Tuttavia, sarebbe troppo tardi per la Fed, che vedrà l’inflazione ancora al picco nel meeting del 15-16 marzo. I timori che l’aumento dei prezzi porti a mercati del lavoro più rigidi, spingendo i salari al rialzo, implica che il rischio di un radicamento dell’inflazione resta significativo e che quindi probabilmente la Fed alzerà i tassi. Con la fine del programma di acquisto di asset nello stesso mese, la banca centrale si sentirà libera di aggiustare il costo del credito.

Guardando oltre il mese di marzo, ci aspettiamo ulteriori rialzi nel 2022 e 2023, per portare i tassi all’1,5% entro giugno 2023. Intanto, ci si aspetta che la Fed inizi a ridurre il suo bilancio da 8.700 miliardi di dollari a partire dal mese di ottobre.

Omicron sta portando la Fed ad agire più velocemente, ma c’è il rischio di un rialzo dei tassi più rapido e più sostanzioso. Nello scenario di un radicamento dell’inflazione a causa di un’estensione delle disruption alle catene di approvvigionamento, o di una spirale al rialzo dei salari, la Fed dovrà agire in modo più aggressivo. In tale contesto, c’è il rischio che i tassi sui Fed fund possano salire fino a un picco quasi del 3%.

Tuttavia, la nostra opinione è che i tassi non arriveranno a toccare tali livelli e che il picco raggiunto sarà più basso. Ciò riflette le nostre preoccupazioni di medio termine riguardo alla solidità della domanda negli USA. C’è ancora una parte di domanda inespressa legata ai risparmi accumulati durante i lockdown, che emergerà nel settore dei consumi domestici. Si tratterà comunque di un effetto temporaneo, esaurito il quale i consumi tenderanno a diminuire, man mano che i comportamenti d’acquisto torneranno alla normalità. Intanto, l’impulso sul fronte della politica fiscale si affievolirà e sembra improbabile attendersi un ulteriore boost da parte del presidente Biden, almeno fino a che il suo piano Build Back Betterresterà bloccato al Congresso.

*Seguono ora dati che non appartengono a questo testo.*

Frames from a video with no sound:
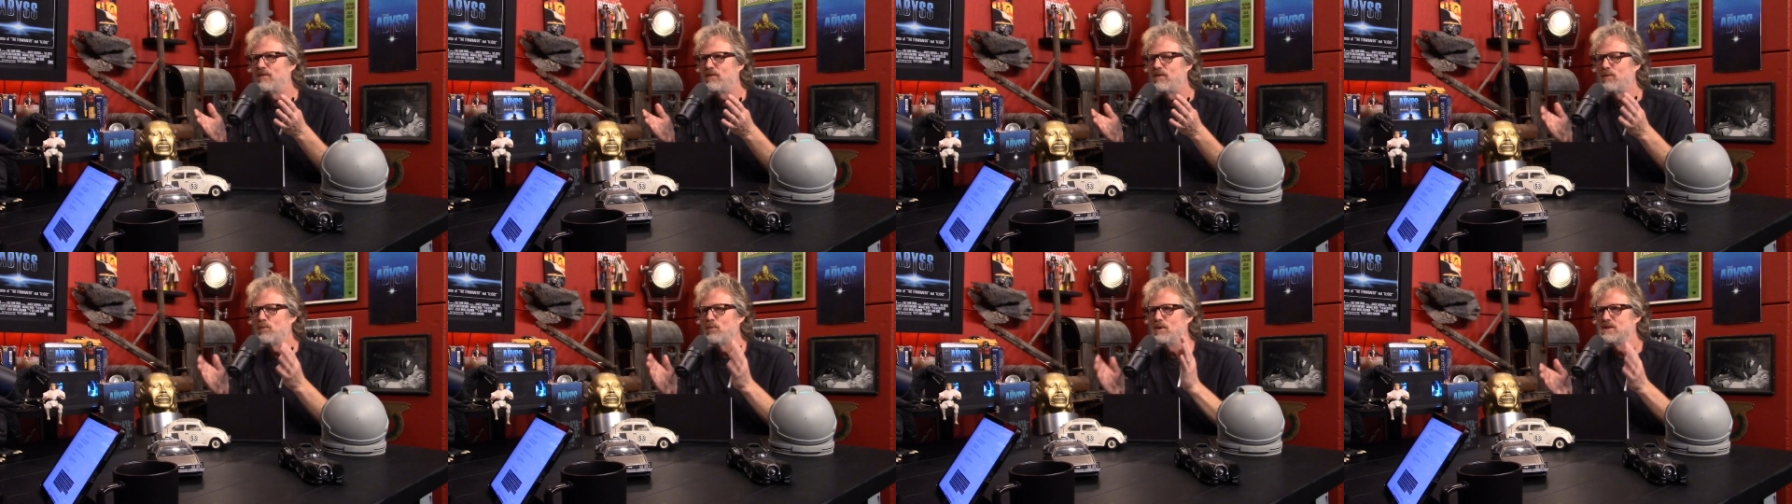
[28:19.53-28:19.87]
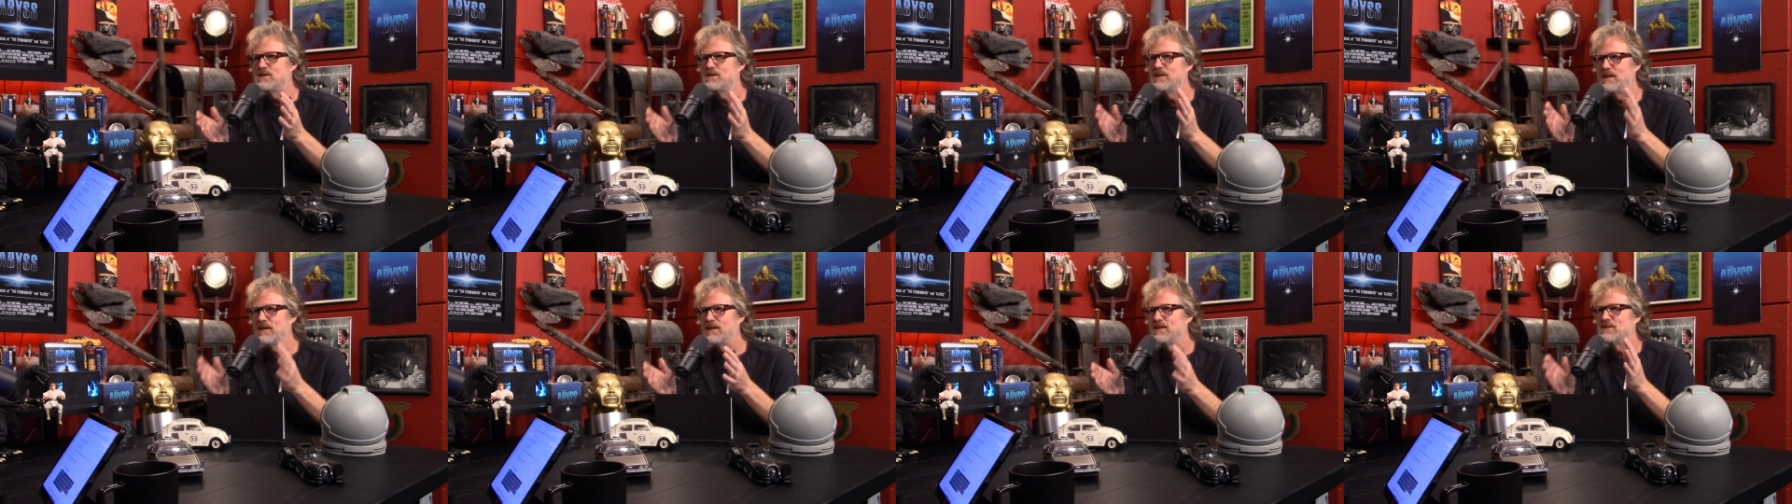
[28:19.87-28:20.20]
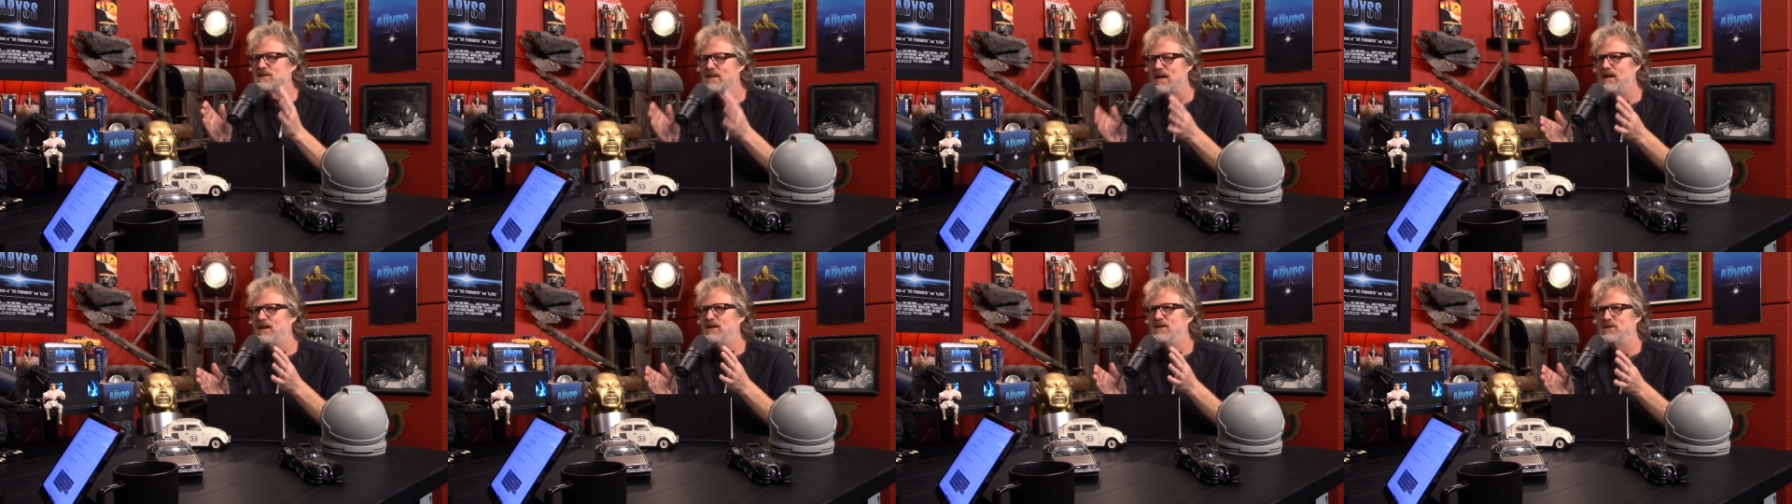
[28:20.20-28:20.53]
Once they
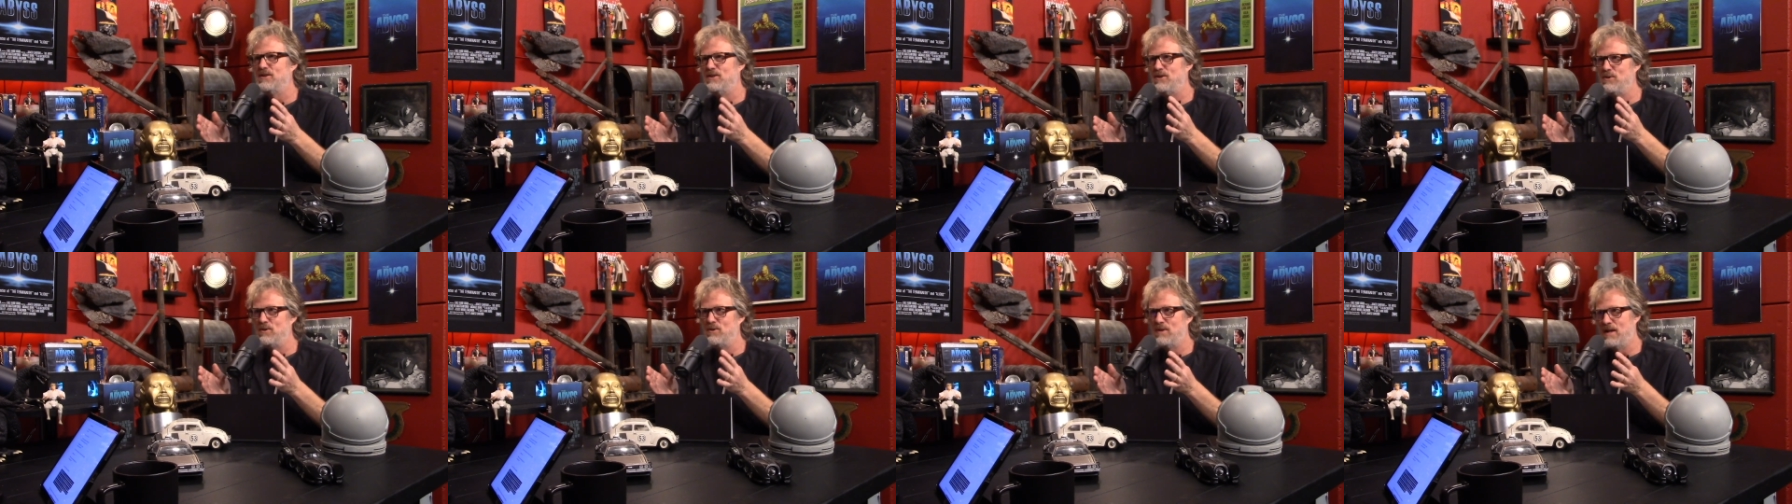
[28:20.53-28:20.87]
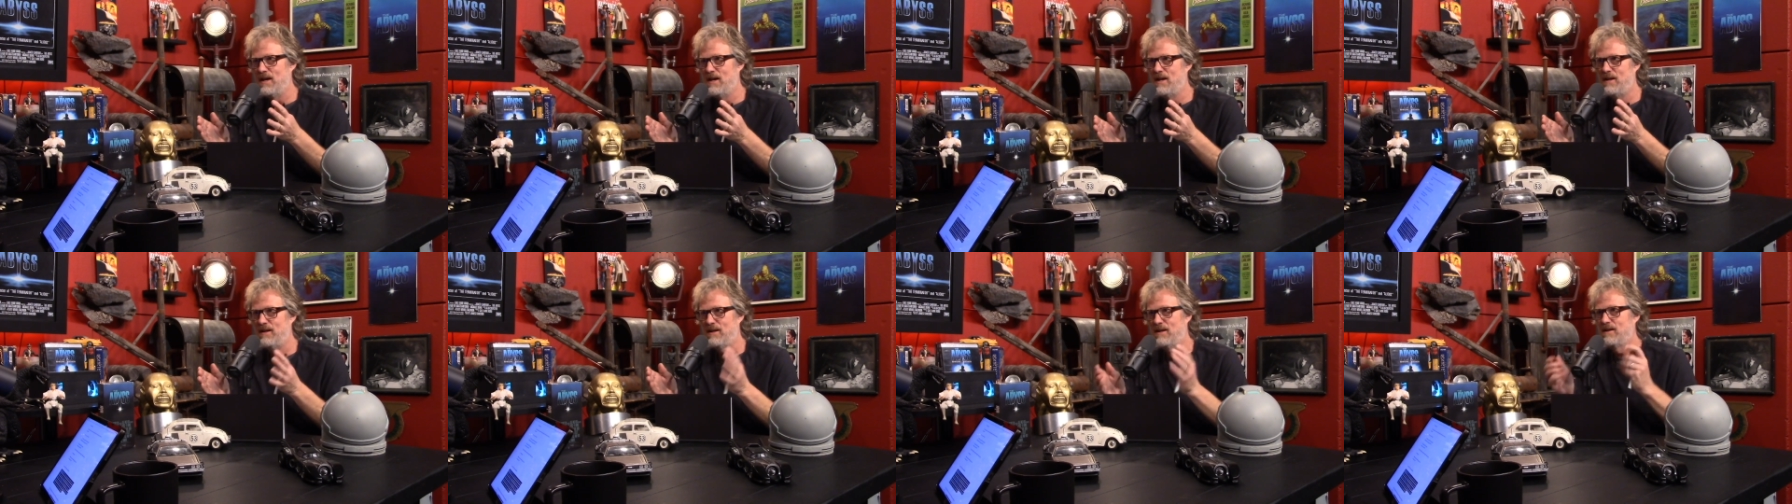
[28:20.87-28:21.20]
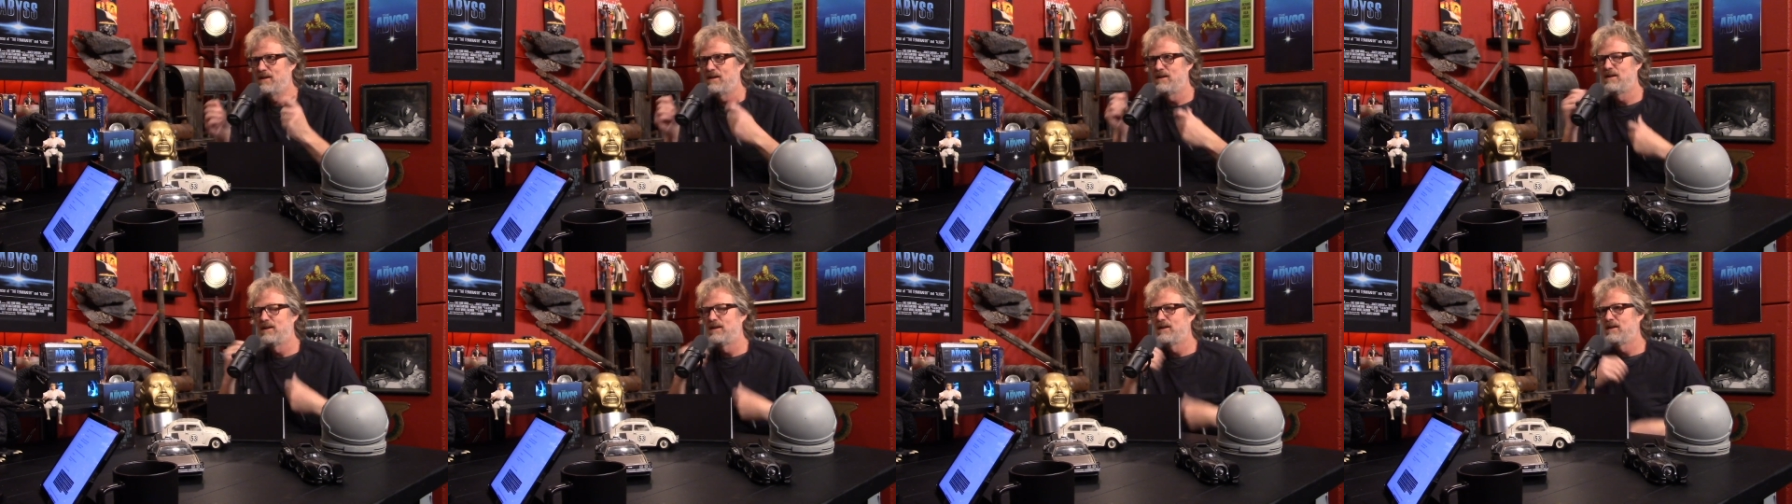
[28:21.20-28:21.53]
decided to do that,
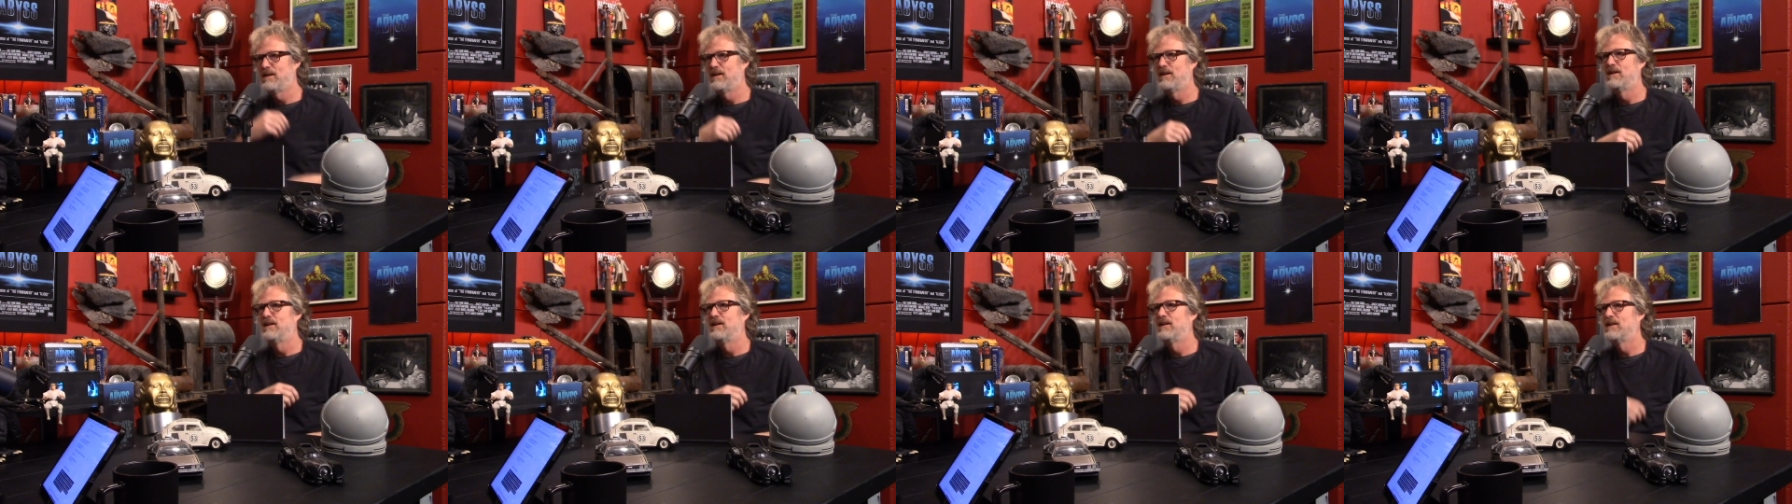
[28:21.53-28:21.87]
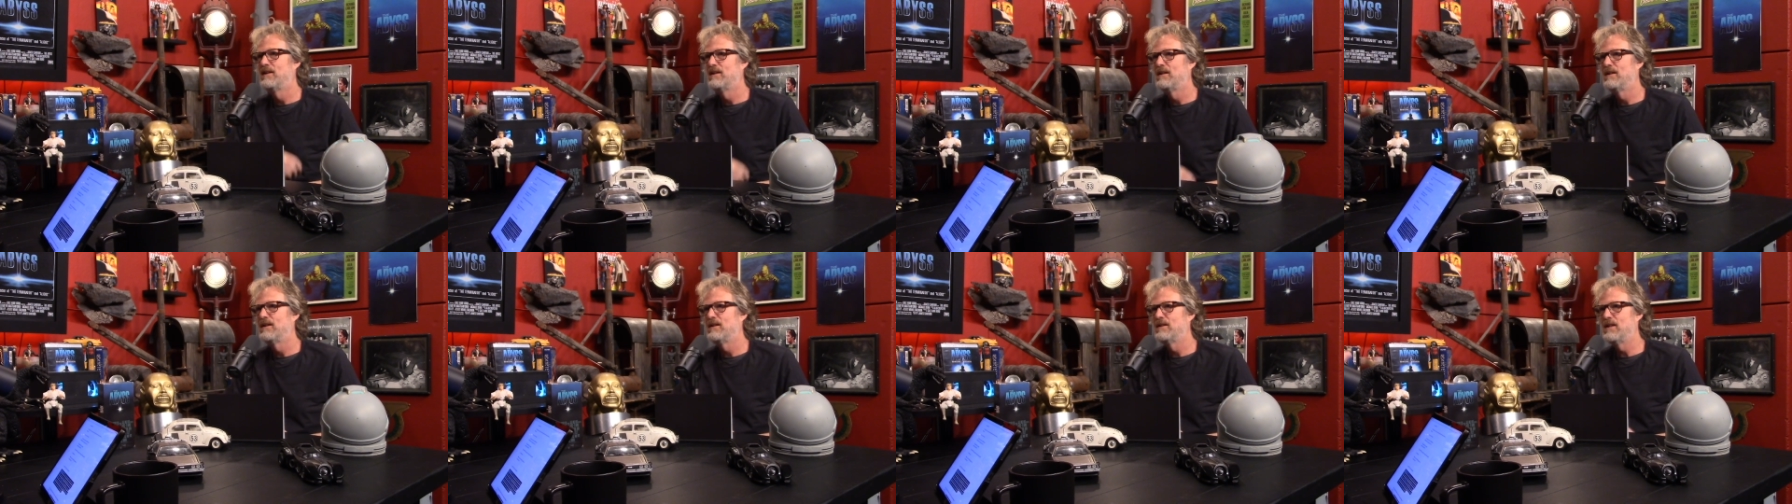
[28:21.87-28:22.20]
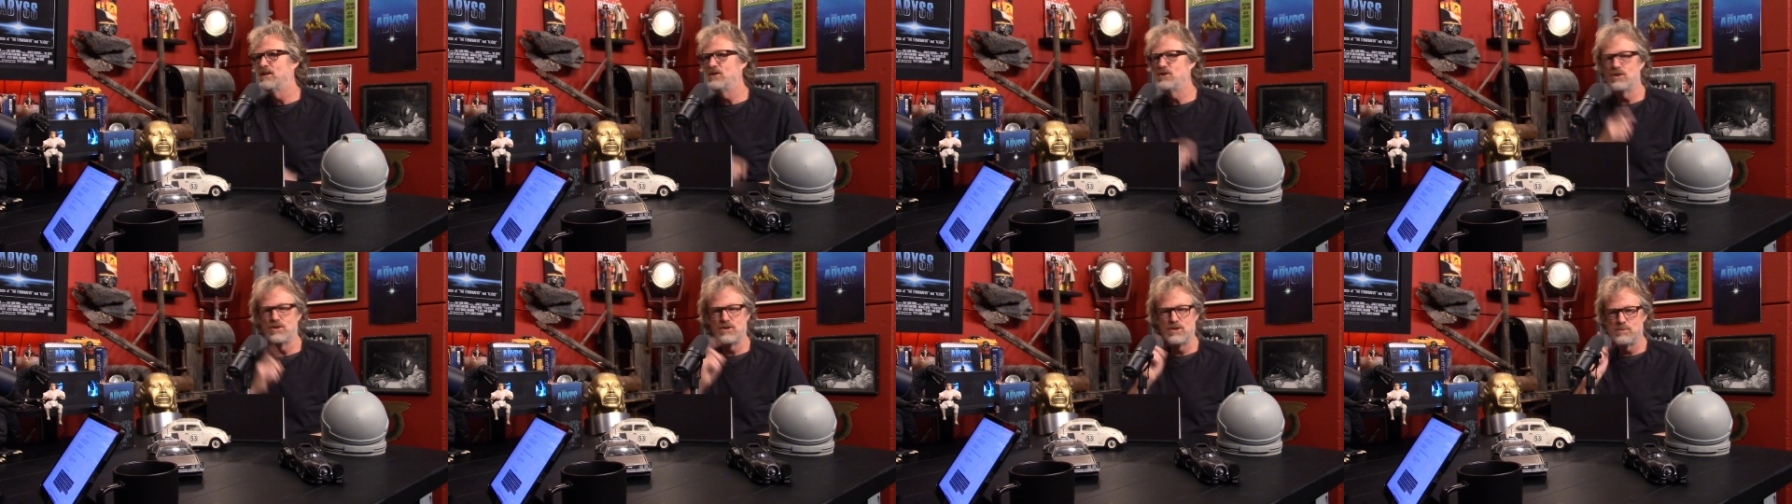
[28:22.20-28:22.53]
they
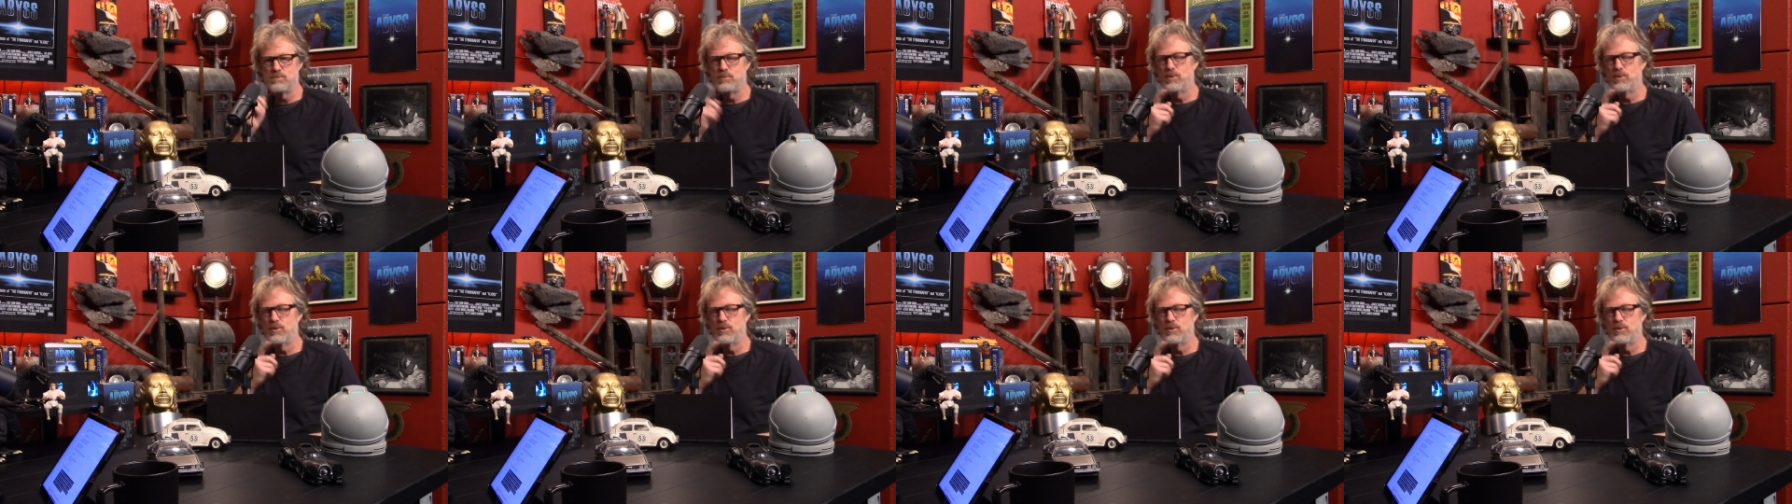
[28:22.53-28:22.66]
should have just booked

Ci aspettiamo di conseguenza che offerta e domanda torneranno verso una situazione di maggior equilibrio con conseguente riduzione dell’inflazione.

Tornando a oggi, la questione più imminente riguarda il crescente rischio di incorrere in una fase di stagflazione, con l’effetto disruptive di Omicron e la Fed che cerca di tenere l’inflazione sotto controllo.